Rubrica Penne Emergenti a cura di Valeria Barbagallo
ARTICOLO DI MARIA FRANCESCA MOLINARO
The Killing of a Sacred Deer, giunto in Italia ben nove mesi dopo la sua uscita in America quando la sua distribuzione non venne neanche presa in considerazione qui da noi, non poteva che essere il degno erede dell’acclamato The Lobster tanto apprezzato dalla critica d’oltralpe e da quella internazionale.
Lanthimos fa del cinema d’autore e della peculiarità di modus delle sue maschere in una cornice pseudo Hollywoodiana il suo marchio di fabbrica.
E così, sulla scia di uno sfondo quasi irreale dove il confine fra bene e male è del tutto assente tanto da confondere lo spettatore, la routine di Steven, chirurgo con una vita ed una famiglia tanto esemplare e distaccata da avere una solidità di cristallo, viene sconvolta dal giovane Martin, una sorta di nemesi anch’egli razionale e freddo come il personaggio di Steven, ma che ribalta completamente e all’improvviso la sensatezza delle cose e la loro quiete in una vendetta metodica e silenziosa.
In quel che vuol essere un mezzo spaccato di vita con dell’ironia di fondo per come situazioni così assurde, tragiche, vengano affrontate dai personaggi con una irritante ed angosciante tranquillità, laddove anche i momenti di picco, di maggiore drammaticità sono trattati con una certa smorzatura così tanto da sembrare di essere un teatro nel teatro, Lanthimos rende ancora una volta questa ottica appannata uno stile che in pochi riescono ad apprezzare ma che apprezzano pienamente.
Il regista greco è una pesante rottura con quelli che sono i filoni portanti di Hollywood che fra mega blockbuster da produzioni miliardarie e film indipendenti, sembrano tutti seguire lo stesso tema centrale deciso di anno in anno e dunque poi premiato, automaticamente, da chi dice di voler gratificare il vero cinema.
Ma il cinema di Lanthimos non segue nessun filone o nessun tema del momento; l’autore fa delle angosce personali il fulcro delle sue pellicole dove una moralità del tutto assente muove cose e personaggi quasi senza un apparente senso.
The Killing of a Sacred Deer è una rielaborazione in chiave contemporanea della tragedia greca Ifigenia in Aulide di Euripide che nella sua particolarità di caratterizzazione, viene accusata di mancare di mordente. La pellicola si sviluppa attraverso un uso magistrale della cinepresa, capace di creare suspense e disturbo con l’alternanza armonica di differenti angolazioni ed inquadrature.

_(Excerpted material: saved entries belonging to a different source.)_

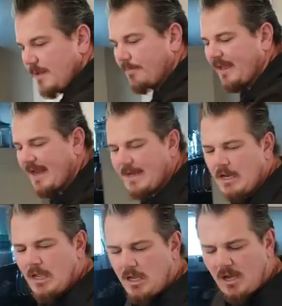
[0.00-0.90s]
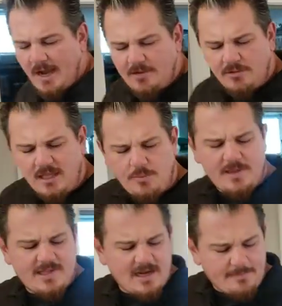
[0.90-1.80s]
plane. I don't think we
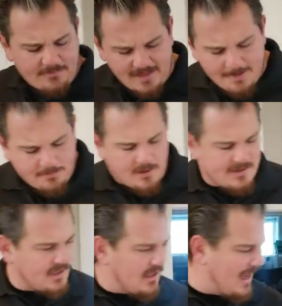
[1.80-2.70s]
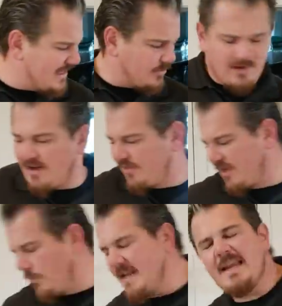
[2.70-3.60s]
set up flap rounds on the last one. I don't think
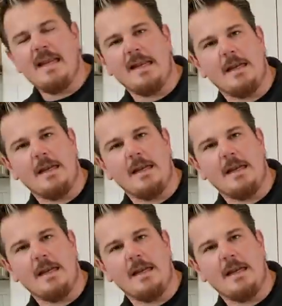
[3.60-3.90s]
we needed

Tutto in uno sfondo simbolico, metaforico Kubrickiano dove forse una troppo stereotipata Nicole Kidman, che ultimamente sembra voler e riuscire ad interpretare ruoli solamente alteri e sciapi e venir anche premiata per questo, si affianca ad un Colin Farrell dai mille volti che è riuscito e anche bene, negli ultimi anni a dimostrare di non essere un attore relegato ai soli film d’azione ed una copia tutta Irish di Schwarzenegger, benché Hollywood stenti a riconoscere il valore di attori ormai fuori dal cosiddetto giro.
Ma il perno di tutta la questione è la stella nascente, anch’egli irish, di Barry Keoghan che con la sua latente psicolabilità, offre alla pellicola il giusto ritmo incalzante e di tensione che blocca lo spettatore disorientato verso uno scioglimento che, se possibile, lo lascia persino più turbato e confuso.
Non è questa forse una forma di novità nel cinema? La cosiddetta mancanza di mordente di un film che non fa uso di cornici di gusto, di un modus nell’affrontare le questioni che non mette a suo agio lo spettatore solo per piacere, in scelte seriamente indipendenti e di rottura in cui, comunque, “attoroni” vengono ridimensionati e plasmati in volti di nicchia.
Un film che è seriamente capace di smuovere qualcosa e porgere delle domande scomode.
Lanthimos ci riprova e riesce angosciosamente bene.